1. The tonic
The tonic (also called root or fundamental) is the base note of a chord, the one that gives the chord its name.
Try C major and C minor chords →In a C major chord (C-E-G), the tonic is C.
In an F minor chord (F-A♭-C), the tonic is F.
2. Intervals
An interval is the distance between two notes, measured in semitones (each piano key, white or black, = 1 semitone).

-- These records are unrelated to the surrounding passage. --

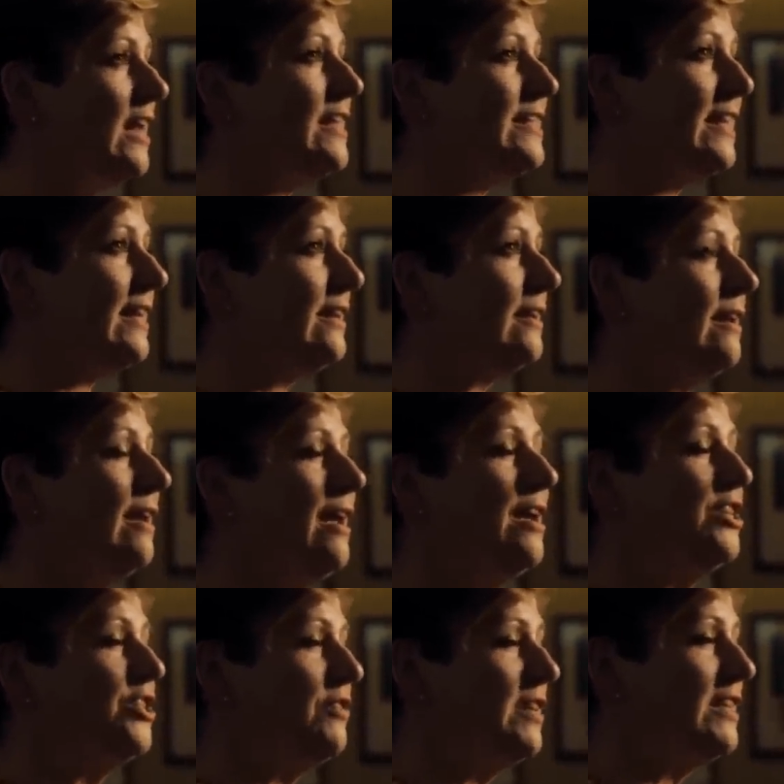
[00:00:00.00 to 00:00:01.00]
listen,
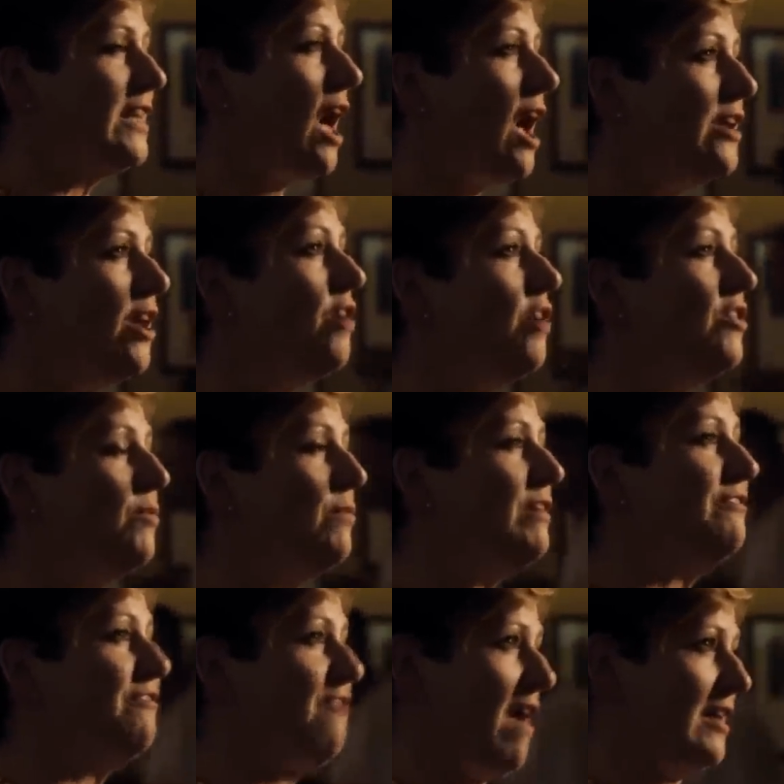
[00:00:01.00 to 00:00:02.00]
Theresa, I know that
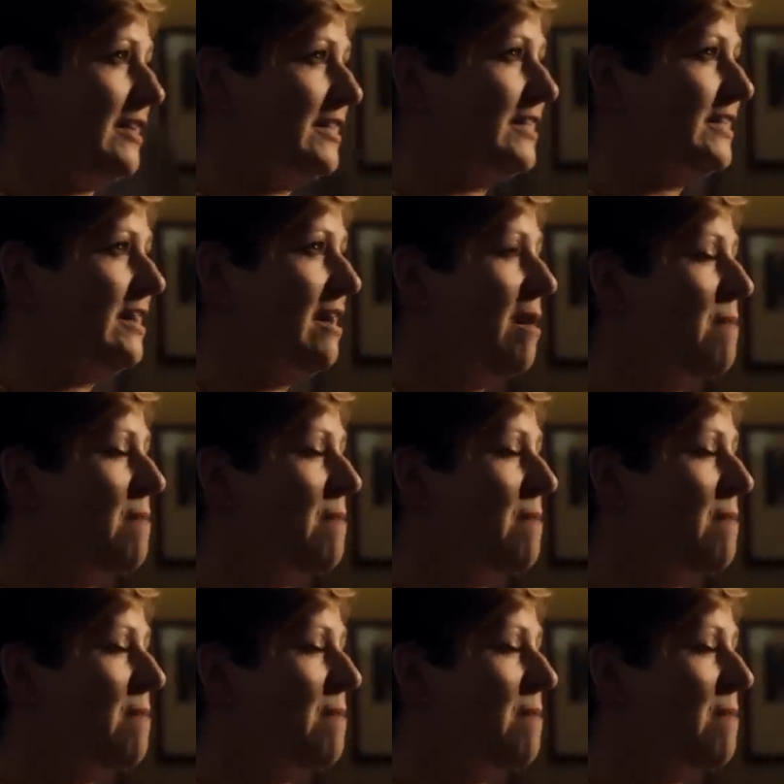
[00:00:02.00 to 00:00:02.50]
we're friends,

| Interval | Semitones | Example (from C) | Color |
|---|---|---|---|
| Unison | 0 | C → C | Identical |
| Minor second | 1 | C → D♭ | Very dissonant |
| Major second | 2 | C → D | Gentle dissonance |
| Minor third | 3 | C → E♭ | Sad (base of minor chords) |
| Major third | 4 | C → E | Happy (base of major chords) |
| Perfect fourth | 5 | C → F | Open, stable |
| Tritone / dim. fifth | 6 | C → F♯ / G♭ | Very dissonant (devil's interval) |
| Perfect fifth | 7 | C → G | Stable, powerful |
| Aug. fifth / min. sixth | 8 | C → G♯ / A♭ | Tense / softly sad |
| Major sixth | 9 | C → A | Sweet, nostalgic |
| Minor seventh | 10 | C → B♭ | Bluesy, soulful |
| Major seventh | 11 | C → B | Reassuring, jazzy |
| Octave | 12 | C → C (higher) | Same note, higher |
| Ninth | 14 | C → D (higher) | Rich, open |
3. Building a chord
A chord is built by stacking notes on top of the tonic at specific intervals. Each note plays a role:
| Position | Role | Effect |
|---|---|---|
| Tonic (1) | Root note | Gives the chord its name |
| Third (3) | Determines major or minor | Major = happy, Minor = sad |
| Fifth (5) | Chord stability | Perfect = stable, Dim/Aug = unstable |
| Seventh (7) | Color / tension | Adds richness and motion |
| Ninth (9) | Airy extension | Jazzy, cinematic sound |
4. Major vs minor third
This is THE fundamental difference between a happy chord and a sad one.
Major third (4 semitones)
- C → E
- Path: C → C♯ → D → D♯ → E
- = 2 whole tones
- Sound: happy ☀️
Minor third (3 semitones)
- C → E♭
- Path: C → C♯ → D → E♭
- = 1 whole tone + 1 semitone
- Sound: sad 🌧️
5. Types of fifths
The fifth determines the stability of the chord.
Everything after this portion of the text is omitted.